Parnell was out at the time, having a quick walk around the block – his ‘evening constitutional’ to quote the great man himself, so Seth got the gist down while Parnell hot-footed it back to HQ, read Saskia her rights.

She refused a solicitor.

This is how it happened, no matter how it’s romanticised and re-configured in the annals of MIT4 history.

This is how it’s happening right now, in fact.

Present in the interview are Acting Detective Inspector Luigi Parnell and DC Renée Akwa. Parnell and Renée are a good combination. More nuanced than good cop/bad cop, they aim for friendly cop/formal cop with Parnell doing the empathy, Renée, the direct questions.

Slumped in the observation room watching everything on TV is me.

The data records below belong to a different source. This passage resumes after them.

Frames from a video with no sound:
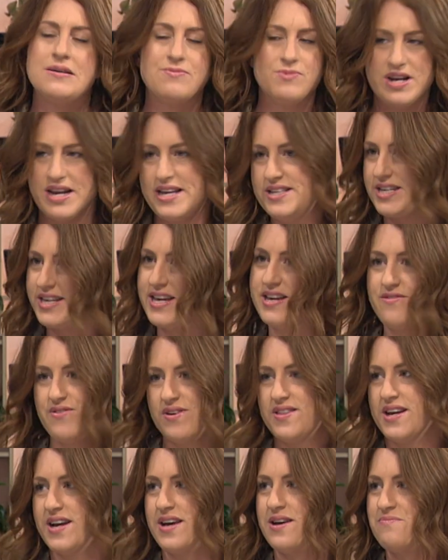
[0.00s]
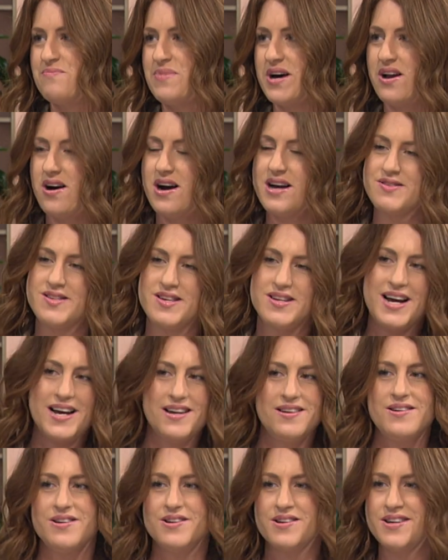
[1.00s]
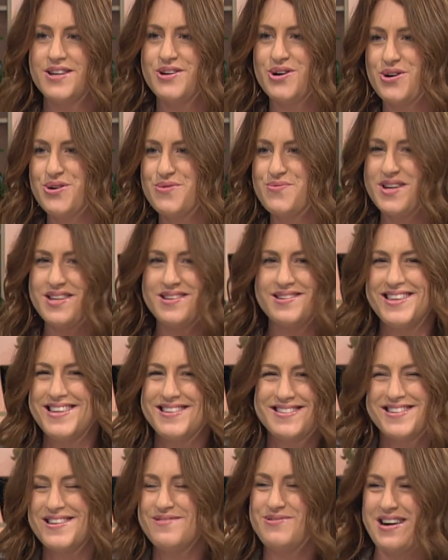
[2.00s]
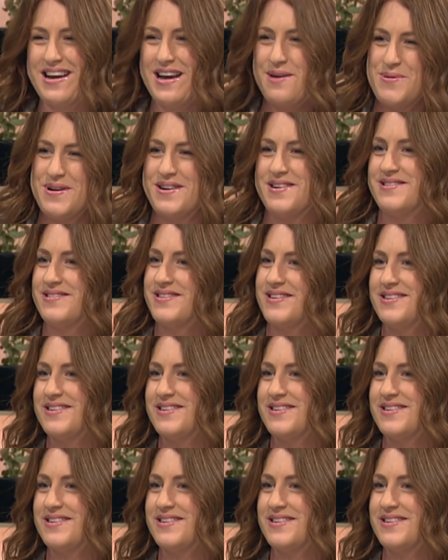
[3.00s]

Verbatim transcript: We need to get everything in. But I said, hey, look, you know, we let's see what happens.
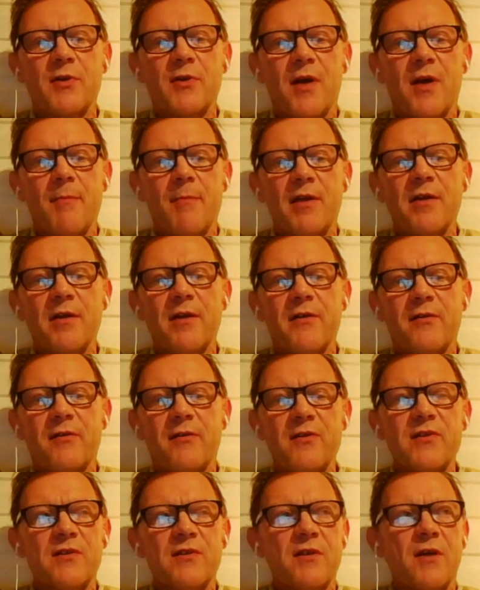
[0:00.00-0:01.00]
But I mean,
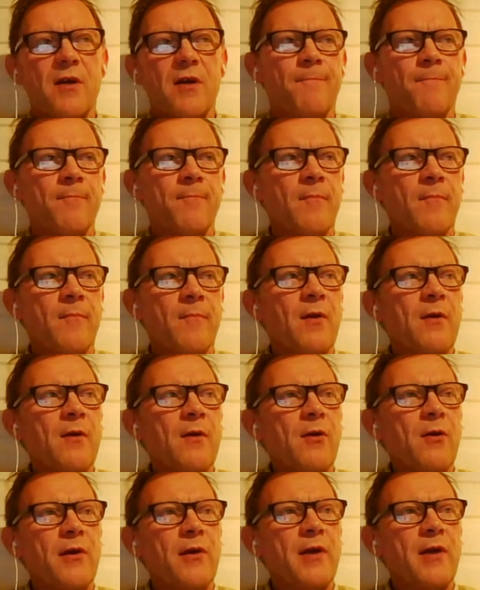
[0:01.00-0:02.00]
there's
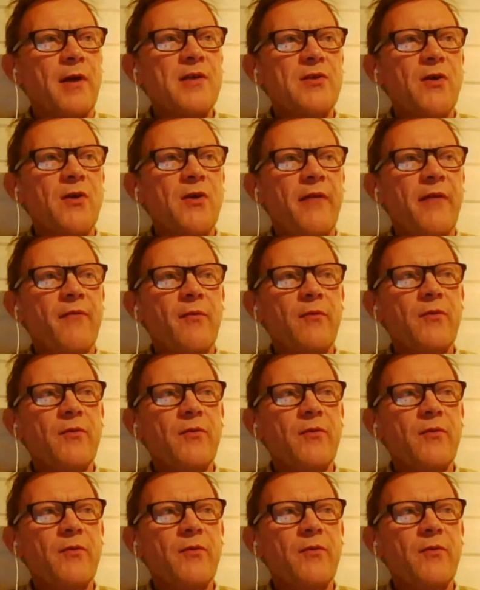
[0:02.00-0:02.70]
at least you have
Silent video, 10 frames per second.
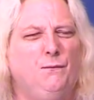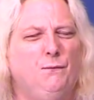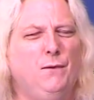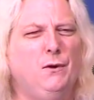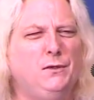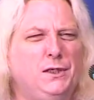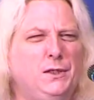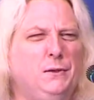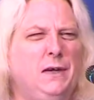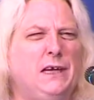
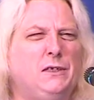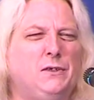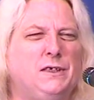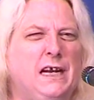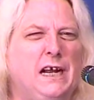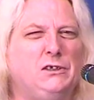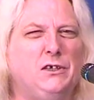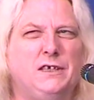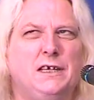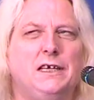well-to-do actors and
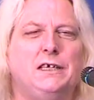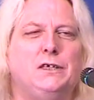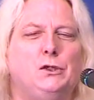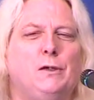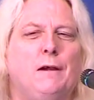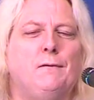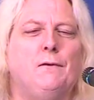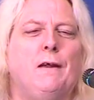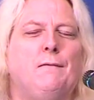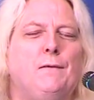actresses, and driving
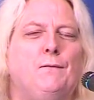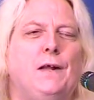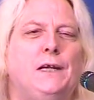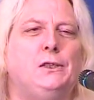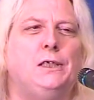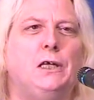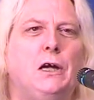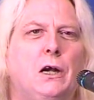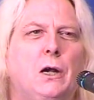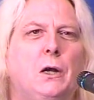around with flashy
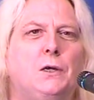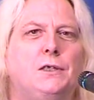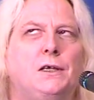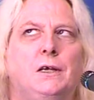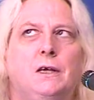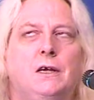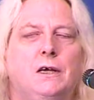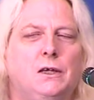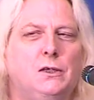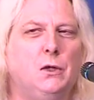cars, and
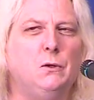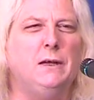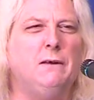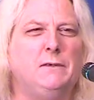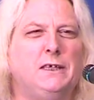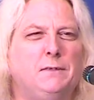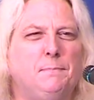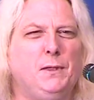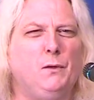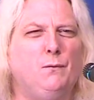they're going out with these
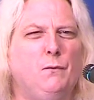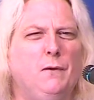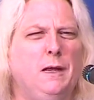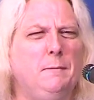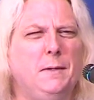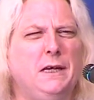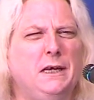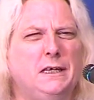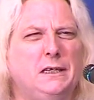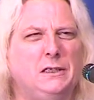beautiful
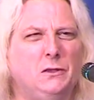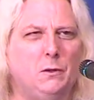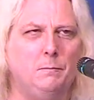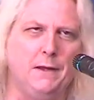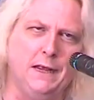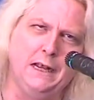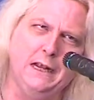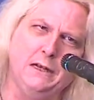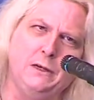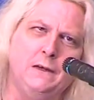women and or
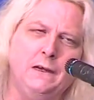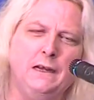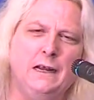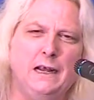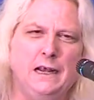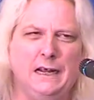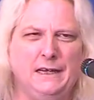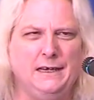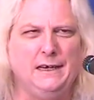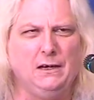men,
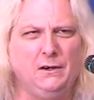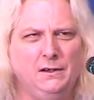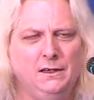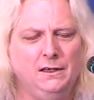and they're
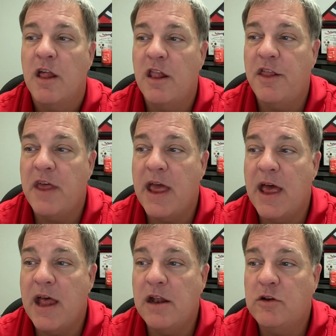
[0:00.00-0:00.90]

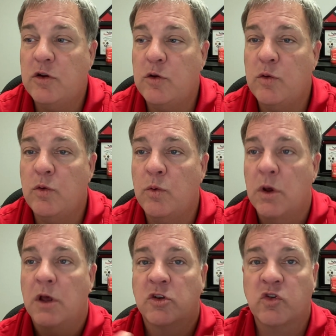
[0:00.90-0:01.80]
than to
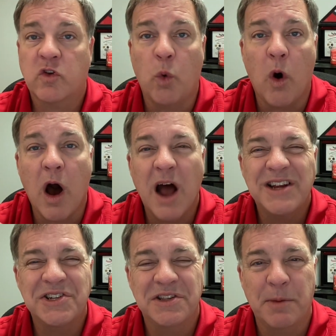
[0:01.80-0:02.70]
squash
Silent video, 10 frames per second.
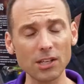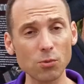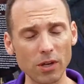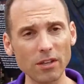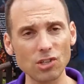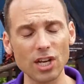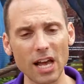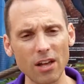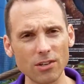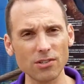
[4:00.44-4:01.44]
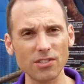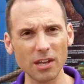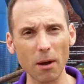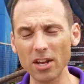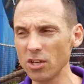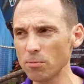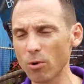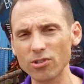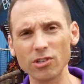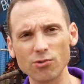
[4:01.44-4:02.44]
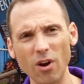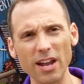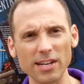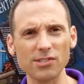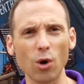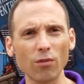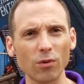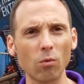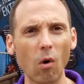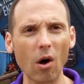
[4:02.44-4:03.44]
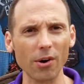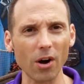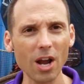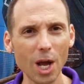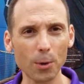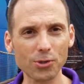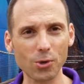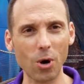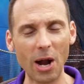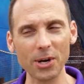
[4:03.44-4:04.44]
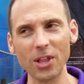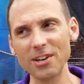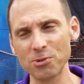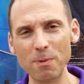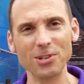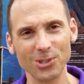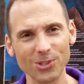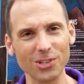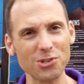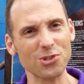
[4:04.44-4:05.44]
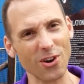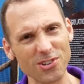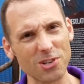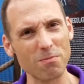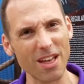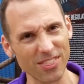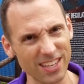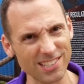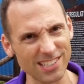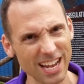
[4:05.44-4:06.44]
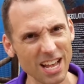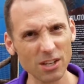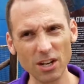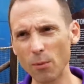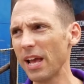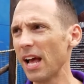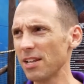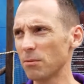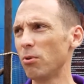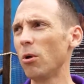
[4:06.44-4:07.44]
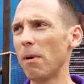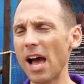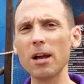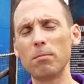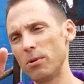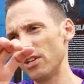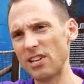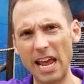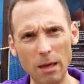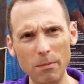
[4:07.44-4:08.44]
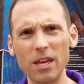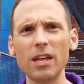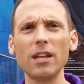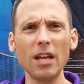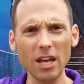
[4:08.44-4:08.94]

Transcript: It's one of the challenges. A huge portion of this ride is over water, which required a lot of special construction methods. You know, we had to pull back, put a dam in,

I haven’t worked out what I’ll say to Parnell about why I’m back here. Why I’m not tucked up in bed nursing my sudden mystery illness. All I know right now is that I need to be here. There’s no way I can let Saskia out of my sight, not now she a significant witness.

A significant witness with an incendiary energy you can never quite trust.

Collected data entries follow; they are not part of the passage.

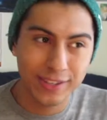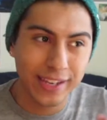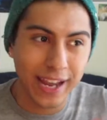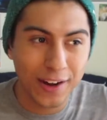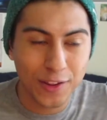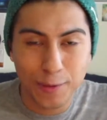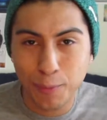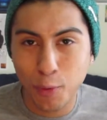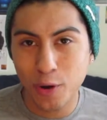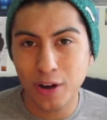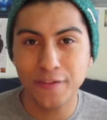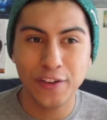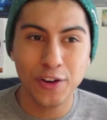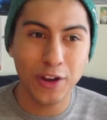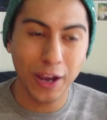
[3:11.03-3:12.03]
Kind of the point
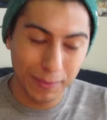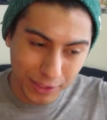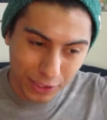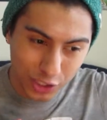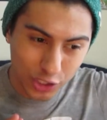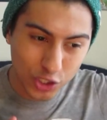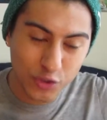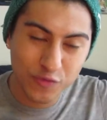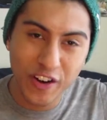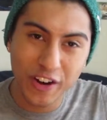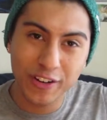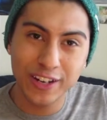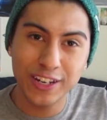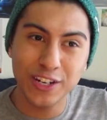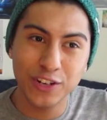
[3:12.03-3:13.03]
of video games. It's just
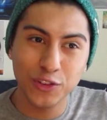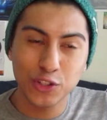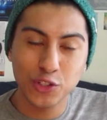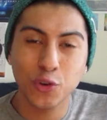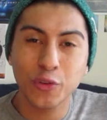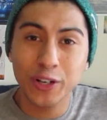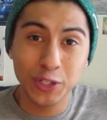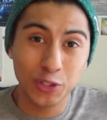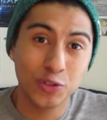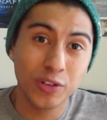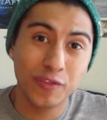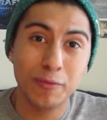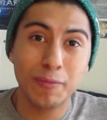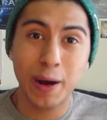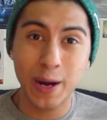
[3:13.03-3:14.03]
very, you know, the story is
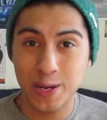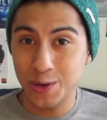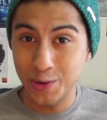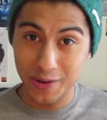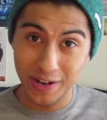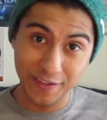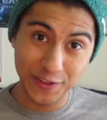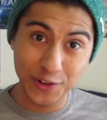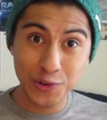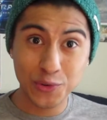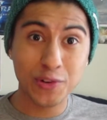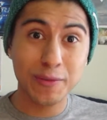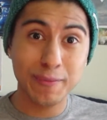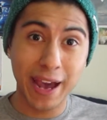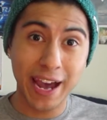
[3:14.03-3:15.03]
driven by you, and if you're
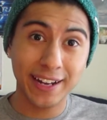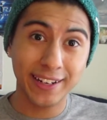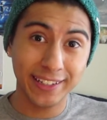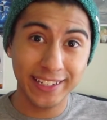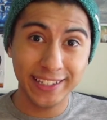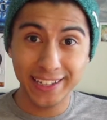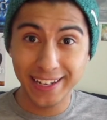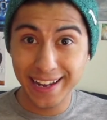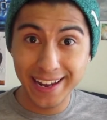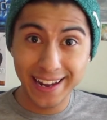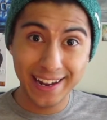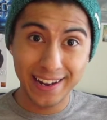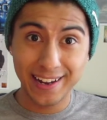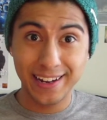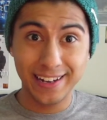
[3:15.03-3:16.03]
doing badly,
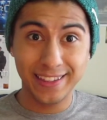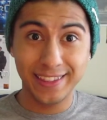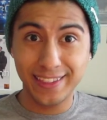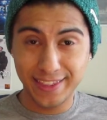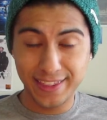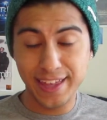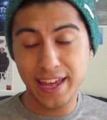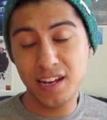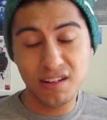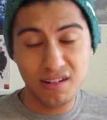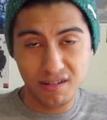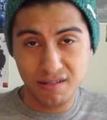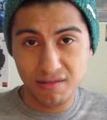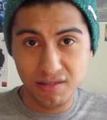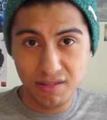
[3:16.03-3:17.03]
then, you
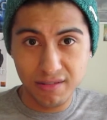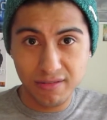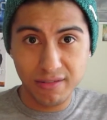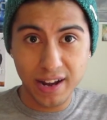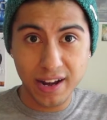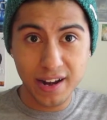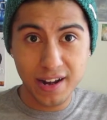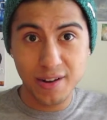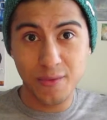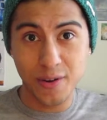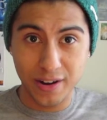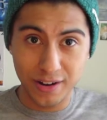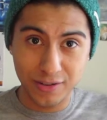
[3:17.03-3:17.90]
know, you don't get anywhere.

A significant witness who’s wearing a jumper of mine, nicked from the wardrobe of my old teenage bedroom.

*

‘OK, Saskia, let’s start at the beginning.’ Parnell leans back, getting comfy – a signal for her to do the same. ‘It is Saskia? Not Sarah?’

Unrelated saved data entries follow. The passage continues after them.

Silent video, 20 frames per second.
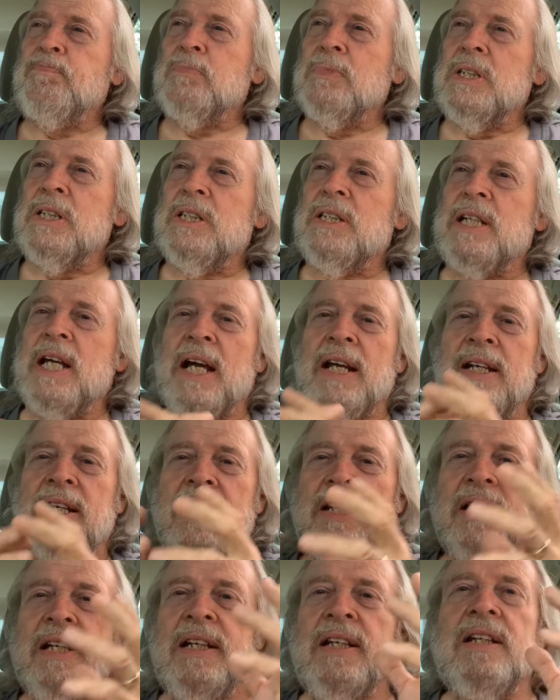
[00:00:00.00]

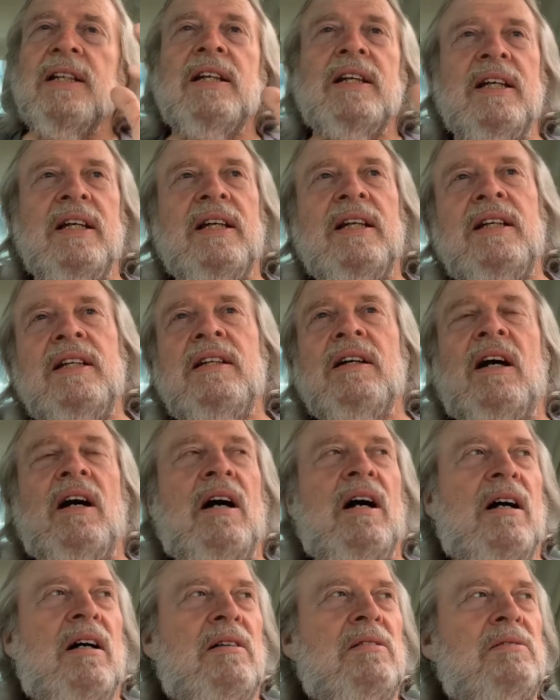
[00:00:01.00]
standing in need
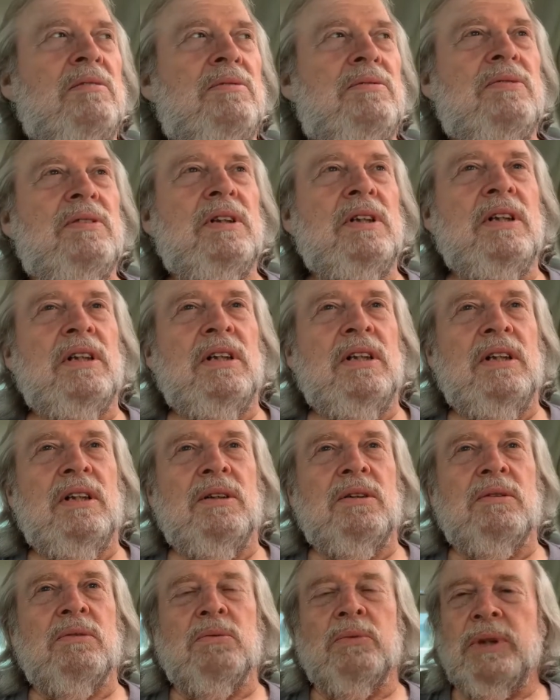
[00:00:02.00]
of
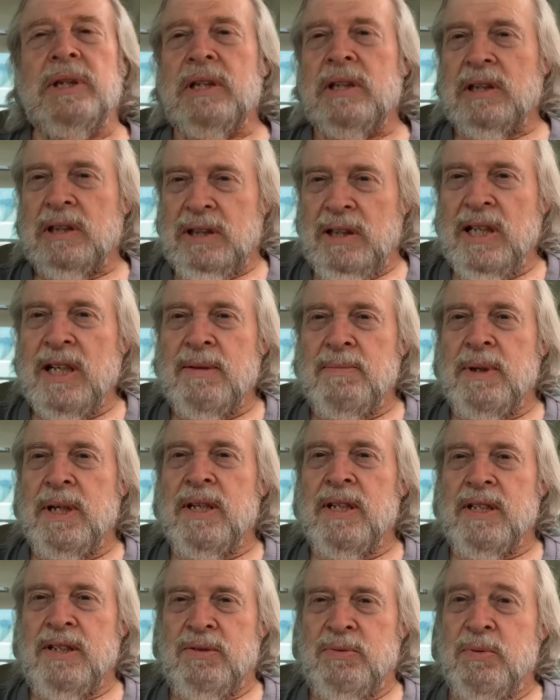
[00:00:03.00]

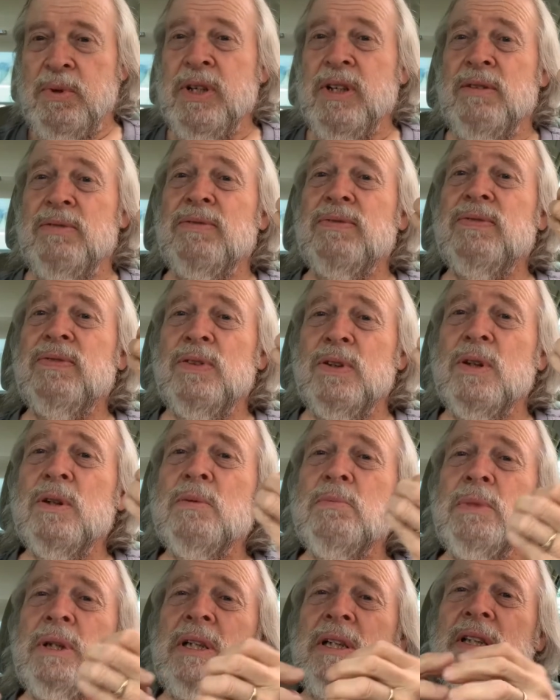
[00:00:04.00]
reclaiming and
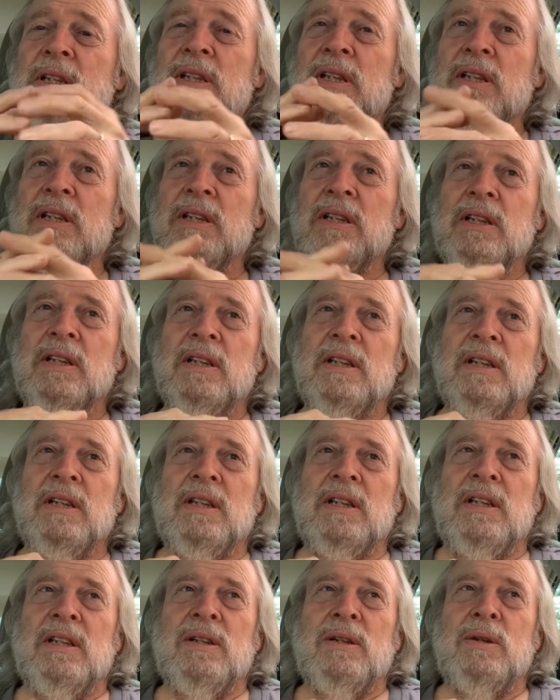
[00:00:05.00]
reaffirming
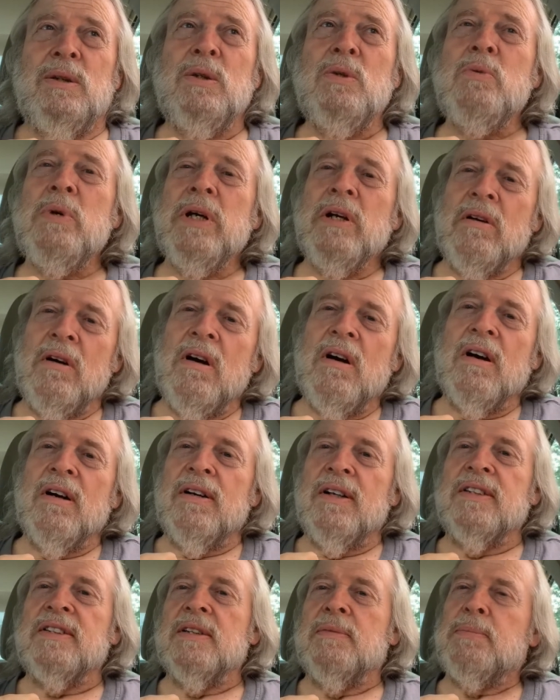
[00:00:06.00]
who we
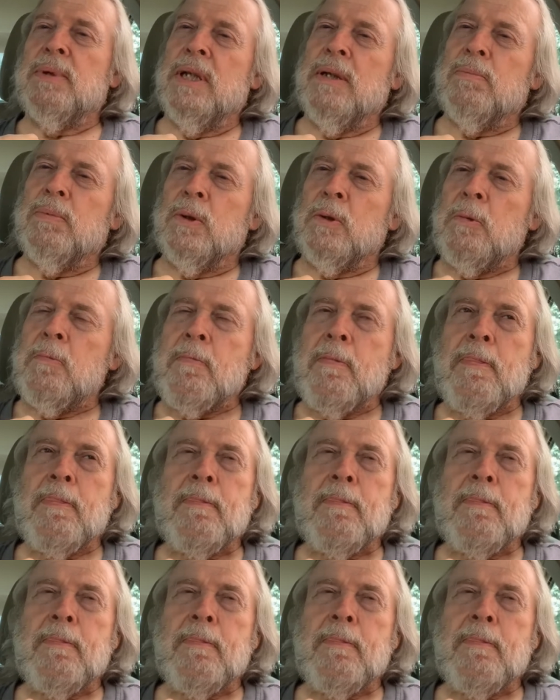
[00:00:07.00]
are as a people.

A slow smirk as she trails a finger along the edge of the table. ‘Saskia.’

‘Why did you change it?’ asks Parnell, as though just curious.

‘There’s no big story. I just wanted something more exotic for work. Sarah seemed a bit conventional, a bit wifey. That’s not what clients want.’

‘Fair enough.’

Renée takes over, masking her innate warmth with a cool, factual tone. ‘When did you first meet Maryanne Doyle, Saskia?’

She stretches out her hands, examines her chipped nails.

Arrogance personified but I know it’s all front.

‘In 1999. I was having a fag at the back of the clinic and it was fucking freezing so it can’t have been any later than say, February. She bummed a light off me, said she worked in an office across the road, and then every fag break for a few days after, there she was. Anyway, we got talking, just about bands and that, and then one day she produces these tickets – Faithless, Brixton Academy. I thought it was sold out but she just laughs, says she knows people, and then she says none of her mates are that into them, so do I fancy it? I mean, I thought it was a bit weird but I really wanted to see them so I thought “fuck it”. And then we sort of became mates. She always had loads of money, she was always paying for things – more gigs, swanky bars, the best clubs .?.?.’ She draws her hands back, sits on them. ‘Anyway, this went on for a couple of months and then she asked me. I knew she’d been building up to it then, this “new best friend” act had just been a load of bollocks.’

‘Asked you what?’ asks Renée.

She looks downwards. ‘If I’d be up for passing on the details of any girls booked in for abortions, or consultations, who I thought might be wobbling, especially Irish girls. She said she knew some guy who’d pay big for that kind of information. I worked on reception, you see – booked the girls in, watched them. You get to know the signs.’

‘And you agreed to do this?’

She rolls her eyes. ‘Well, I didn’t exactly say “yeah, no problem” the first time she asked, but I was skint, OK. Minimum wage had just come in, literally that week, and I was getting a pay rise to three pounds sixty an hour – when I told Maryanne, she burst out laughing. That kinda sealed it.’